Face à la presse le 14 juin, le ministre de l’Enseignement Préscolaire, Primaire Secondaire et de l’Alphabétisation a indiqué que 94 958 candidats répartis sur 264 centres prendront part au baccalauréat cette année. Selon lui, tout a été mis en œuvre pour que ces évaluations se déroulent dans les meilleures conditions possibles. La mobilisation des jurys a déjà commencé, avec un acheminement des équipes vers les différents centres d’examen à travers le pays.
Le Jean Luc Mouthou a martelé le mot d’ordre de cette session : « Bac erreur zéro ». Ce slogan, promu par le Président Général des jurys, traduit une exigence de rigueur, d’intégrité et de professionnalisme dans l’organisation et la correction des épreuves. « Tous les acteurs doivent jouer leur rôle pour garantir un baccalauréat propre, sans tache ni contestation », a-t-il insisté.

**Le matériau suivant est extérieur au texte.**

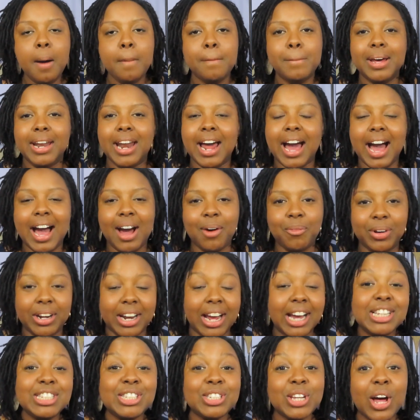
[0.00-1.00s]
But when
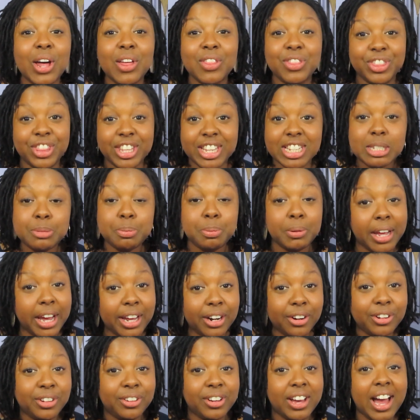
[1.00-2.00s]
I saw this
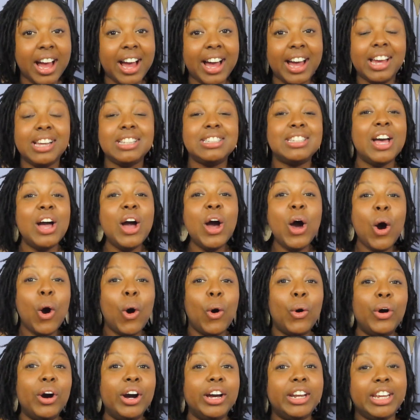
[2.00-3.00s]
planner, you guys,
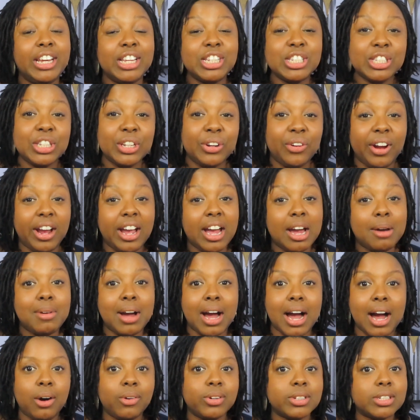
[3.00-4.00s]
on Instagram,
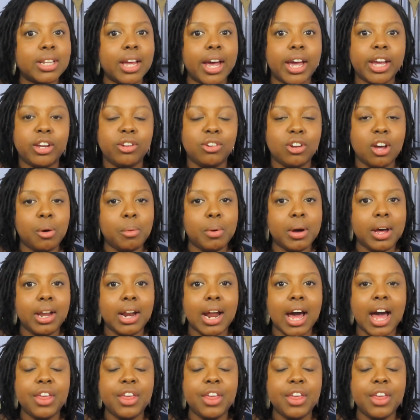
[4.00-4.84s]
I was like, you know what?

Une année scolaire apaisée
Contrairement aux années précédentes, l’année scolaire 2024-2025 s’est déroulée dans un climat relativement serein. Le ministre s’est félicité de la baisse des violences scolaires, qu’il attribue à des mesures comme l’uniformisation des tenues. Cette atmosphère paisible aurait, selon lui, permis aux élèves de mieux se concentrer sur leur apprentissage.
Autre point fort de sa communication àla presse, la lutte contre les fraudes, notamment le phénomène de double inscription au bac général et technique. Le MEPPSA a dénoncé une pratique anormale, assimilable à une tentative de fraude. Il a annoncé qu’à partir de 2026, les deux bacs pourraient être organisés aux mêmes dates pour éviter ce genre de dérives.
Le ministre a lancé un message d’encouragement aux candidats, les invitant à miser sur leurs efforts personnels et à éviter les raccourcis frauduleux. « Le bac, c’est une étape essentielle, mais c’est aussi un engagement pour soi, pour sa famille et pour la nation », a-t-il déclaré. Il a rappelé que chaque jeune représente un potentiel pour le développement du pays, et que l’école doit rester le principal levier d’ascension sociale.